Throughout his long life Neville Minchin was a Rolls-Royce man in every sense.
As a member of the upper middle class, and with ample means, he mixed with many
distinguished figures. As a businessman he knew Rolls-Royce as a company and
was friendly with Royce and Ernest Hives (later Lord Hives, Works Manager at
the company). As a motorist he extolled the virtues of the Rolls-Royce through
his ownership of many different models. And as an author he wrote two motoring
classics and a more minor work which put Rolls-Royce at the forefront. In fact,
without Minchin much information about Rolls-Royce history and its aura would
have been lost.
Early Life
George Robert Neville Minchin was born at Windsor, Berkshire, on 24th September
1888, the son of Professor George Minchin. His parents were Irish and their
Catholic faith sustained Minchin all his life. One branch of the family, the
Bells, enabled Minchin to claim his great uncle as Alexander Graham Bell, the
Edinburgh-born inventor of the telephone. As Minchin relates in 'Under my bonnet',
his father was professor of applied mathematics at the Royal Indian Engineering
College at Coopers Hill near Englefield Green in Surrey. All his life Minchin
relished mentioning the great and famous whom he knew or met, so it is no great
surprise to learn that Queen Victoria herself once stopped her carriage in Windsor
Great Park to examine Minchin in his pram! He attended Scaitcliffe Preparatory
School at Englefield Green, and from 1902 Tonbridge, a fine public school in
Kent, before going up to Christ's College at Cambridge University in 1907 and
taking his M.A. in 1910. The family had moved to Oxford around 1908 when Professor
Minchin joined Queen's College.
The first motor-cars
His days at Cambridge saw Minchin confirmed in his love of sporting cars. He
learned to drive on an Argyll in 1907. In those halcyon days of Edwardian England
and in the early post-War years he kept company, both on the track and socially,
with the racing fraternity. Guy Knowles (later the originator of the Iris 'I
ride in silence' car) became a great friend. A fellow undergraduate was E. H.
Lees who in due course came to own the original 1911 London to Edinburgh Silver
Ghost chassis 1701. Minchin drove this car several times, sometimes reaching
78 m.p.h. His own transport at Cambridge was more mundane, a 1905 3 h.p. Triumph
motorcycle purchased in 1907, replaced soon after with a 1907 model and several
others. In 1910 he bought a single-cylinder Sizaire et Naudin car from Mann
Egerton which, like other sporting motorists, he used untaxed! Twenty-six further
cars followed, mostly high performance types. They were all registered illicitly
as BJ-578 (the plate formerly on a steam traction engine) which Minchin had
'picked up' off the floor when buying the Sizaire and had not registered with
the authorities!
Minchin's first car in 1910, a Sizaire et Naudin, registered BJ-578.
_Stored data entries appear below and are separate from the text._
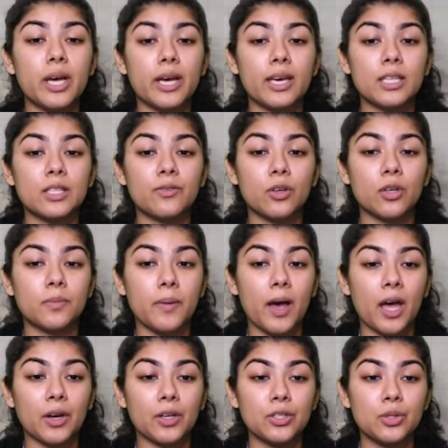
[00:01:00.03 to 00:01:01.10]
decades for a
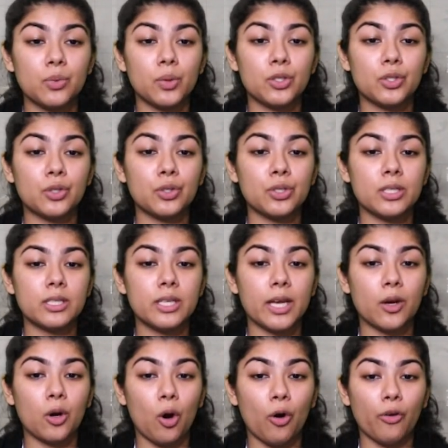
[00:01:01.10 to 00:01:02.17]
marriage which couldn't
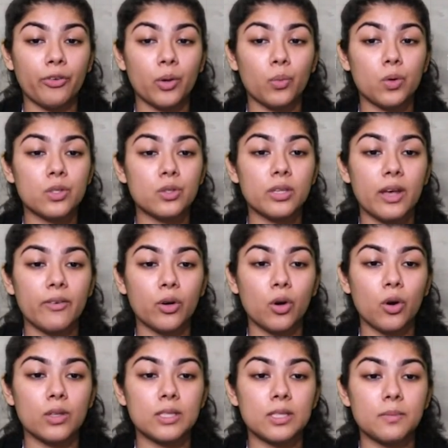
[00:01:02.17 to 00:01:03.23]
take off and was never
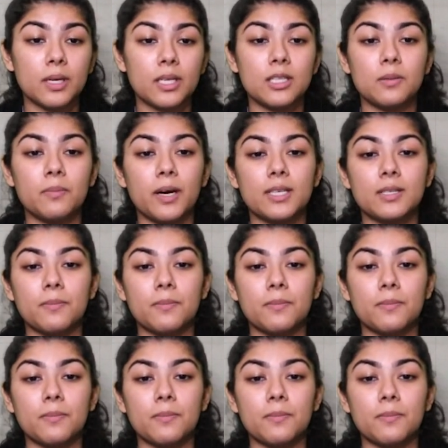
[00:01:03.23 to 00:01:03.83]
consummated by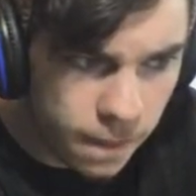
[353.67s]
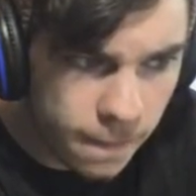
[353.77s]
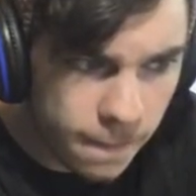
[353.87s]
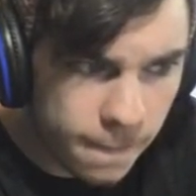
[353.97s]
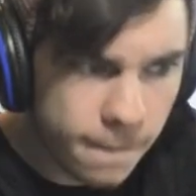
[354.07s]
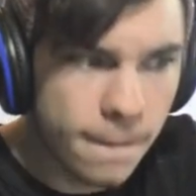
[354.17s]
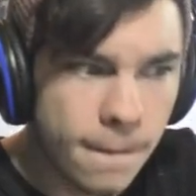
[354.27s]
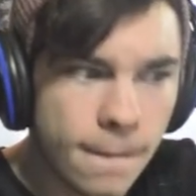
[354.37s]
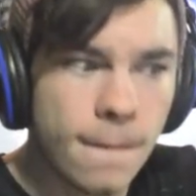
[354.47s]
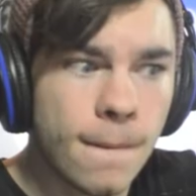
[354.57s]

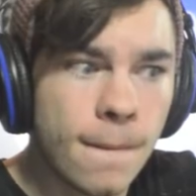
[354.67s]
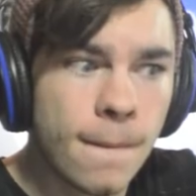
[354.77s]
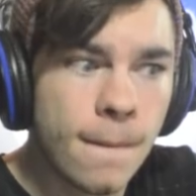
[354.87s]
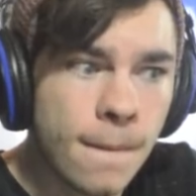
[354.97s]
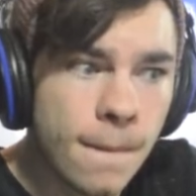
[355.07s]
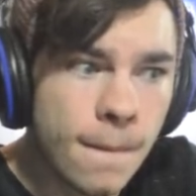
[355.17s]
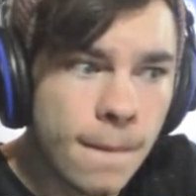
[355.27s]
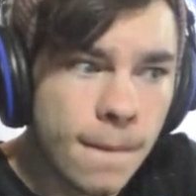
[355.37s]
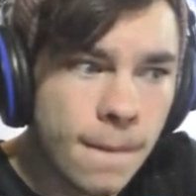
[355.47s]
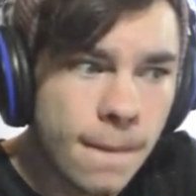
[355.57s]

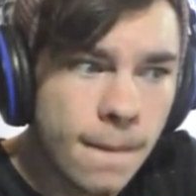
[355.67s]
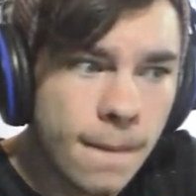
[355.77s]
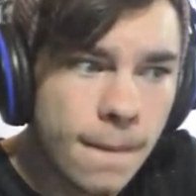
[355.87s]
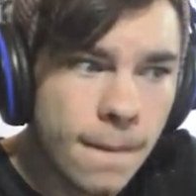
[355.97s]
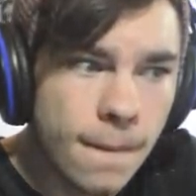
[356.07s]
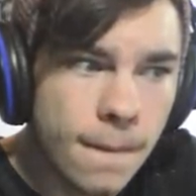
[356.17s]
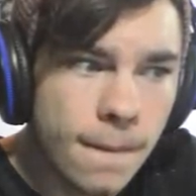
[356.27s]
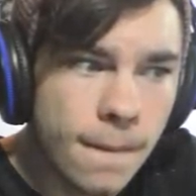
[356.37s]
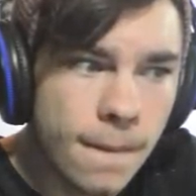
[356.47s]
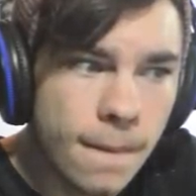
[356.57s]

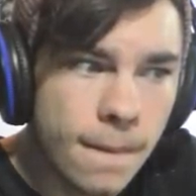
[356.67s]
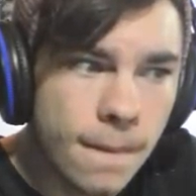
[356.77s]
Nobody speaks.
Early in the list was the Darracq used by Mr. George in the 1908 T.T. race,
the Four Inch as it became known, on the Isle of Man. It was acquired from Malcolm
Campbell. Minchin subsequently took Campbell's 1906 9,637 c.c. 59.6 h.p. Darracq
(the first car Campbell called "Blue Bird", winner of the Vanderbilt
Cup in America in 1907); a Napier; four Ariel 50/60 h.p. cars for trading; a
1909 'Prince Henry' 27 h.p. 'Billiken' Metallurgique; a 40 h.p. Metallurgique;
the 1913 ex-Hancock racing Vauxhall and then a 'Prince Henry' Vauxhall in 1914.
An engineering apprenticeship with a small Birmingham firm followed his university
days. After a year he left to join two unnamed friends to form the Efandem Company
of Wolverhampton north of Birmingham, makers of electrical components; where
he was in charge of motor electrical equipment. The name was no doubt derived
from their initials F. and M. He next moved to the Scott Starter Co. (makers
of an electric starter before 1916, one being fitted to Minchin's 1906 Darracq),
and then joined the struggling battery maker Peto & Radford at Ashtead in
Surrey and turned its fortunes around. He became joint managing director in
1915, later merging the firm with Pritchett & Gold. In early 1914 he had
bought a new 26/60 h.p. Metallurgique and used it for wartime deliveries from
his factory to a Government store. He claimed up to 1,000 miles in a week might
be done.
The
40 h.p. Metallurgique, which Minchin called a 20/60 h.p., and his then girlfriend.
Married and Business Life
Minchin first married a Miss Gwendolen Maud (b.1891, surname unknown). It seems
there was later a divorce and she predeceased him on 10th September 1975. In
November 1940 Minchin next married Miss Gladys (middle name Grace) whose family
name also cannot be traced and whom he affectionately called Gipsy. There were
no children of either marriage. The life Minchin and Gwendolen, and then Minchin
and Gladys, had together was a very sociable one of travel, race meetings, and
tennis parties. Minchin competed in tennis tournaments although his motoring
interest did not extend to participating in races. He preferred to stay on friendly
terms with the famous racing drivers who attended Brooklands and Continental
events. Not only did he have a gift for friendship but perhaps too an eye for
what was good for his battery business.
Pritchett & Gold later merged with the Electrical Power Storage Co., founded
in 1882 and Minchin served here for the rest of his business life, becoming
chairman in 1939. It was his link to Peto & Radford who supplied batteries
for Rolls-Royce cars that brought him into contact with Henry Royce (1863-1933).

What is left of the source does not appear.